## Exercise prompt
Below are the records; copy each line in which "frames" occurs.

## Exercise data
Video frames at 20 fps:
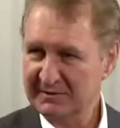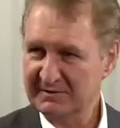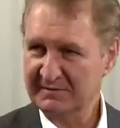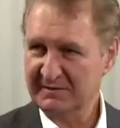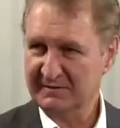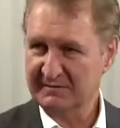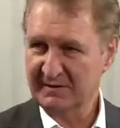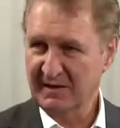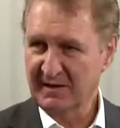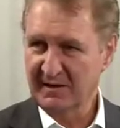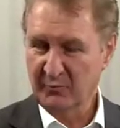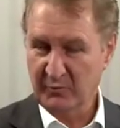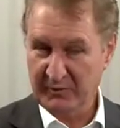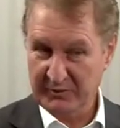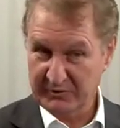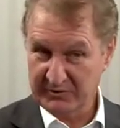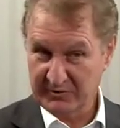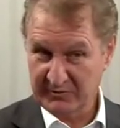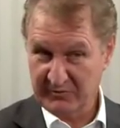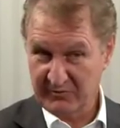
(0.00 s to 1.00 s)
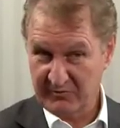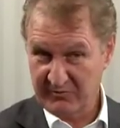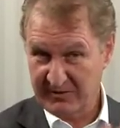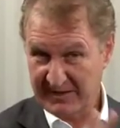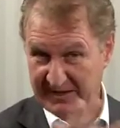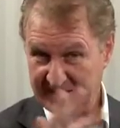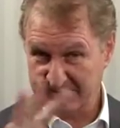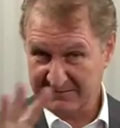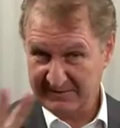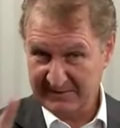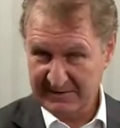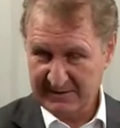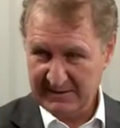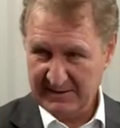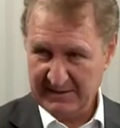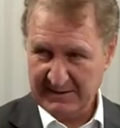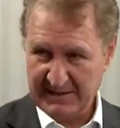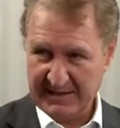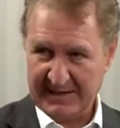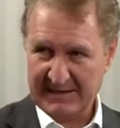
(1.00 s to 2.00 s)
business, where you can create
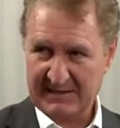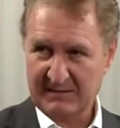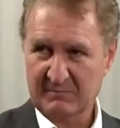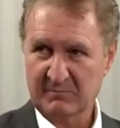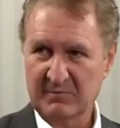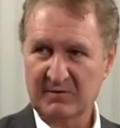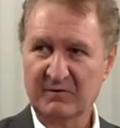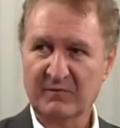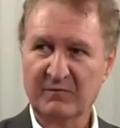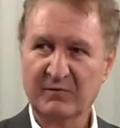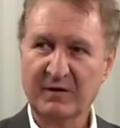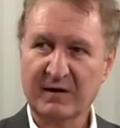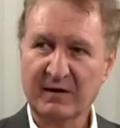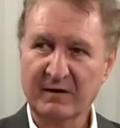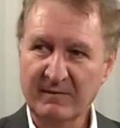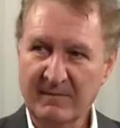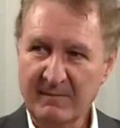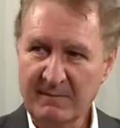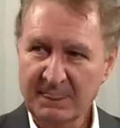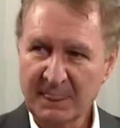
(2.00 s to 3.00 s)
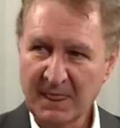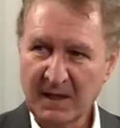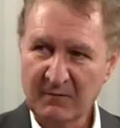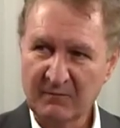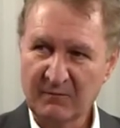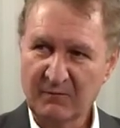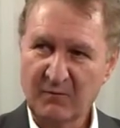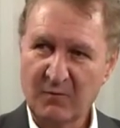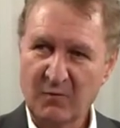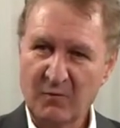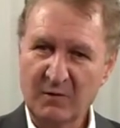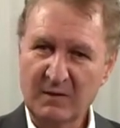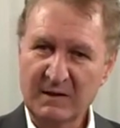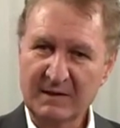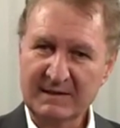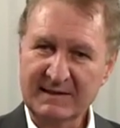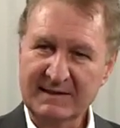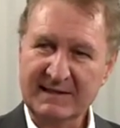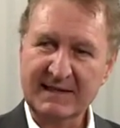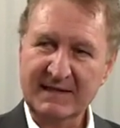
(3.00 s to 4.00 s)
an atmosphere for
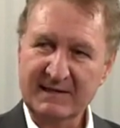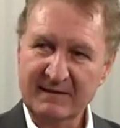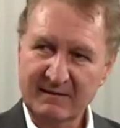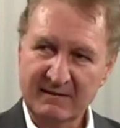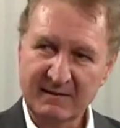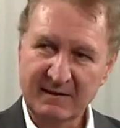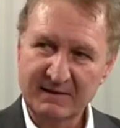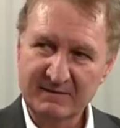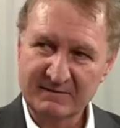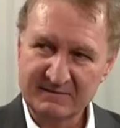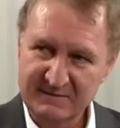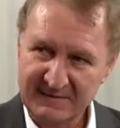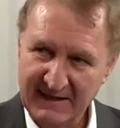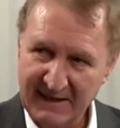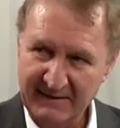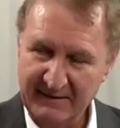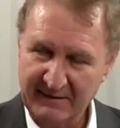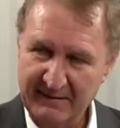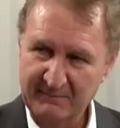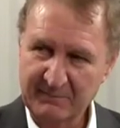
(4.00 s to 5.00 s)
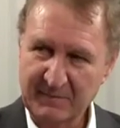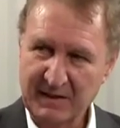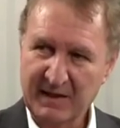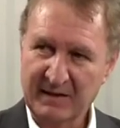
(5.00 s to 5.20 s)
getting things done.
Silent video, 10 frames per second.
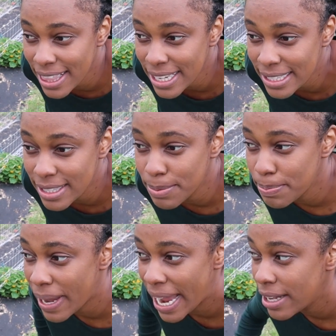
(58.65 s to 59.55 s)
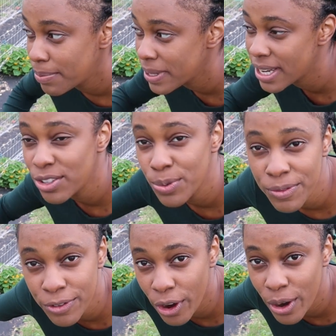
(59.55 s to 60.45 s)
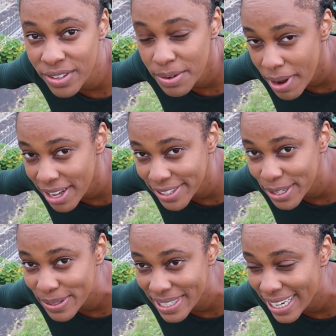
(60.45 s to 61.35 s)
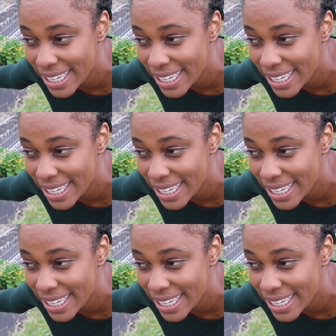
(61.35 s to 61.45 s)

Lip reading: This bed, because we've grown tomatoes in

## Expected answer
Video frames at 20 fps:
Silent video, 10 frames per second.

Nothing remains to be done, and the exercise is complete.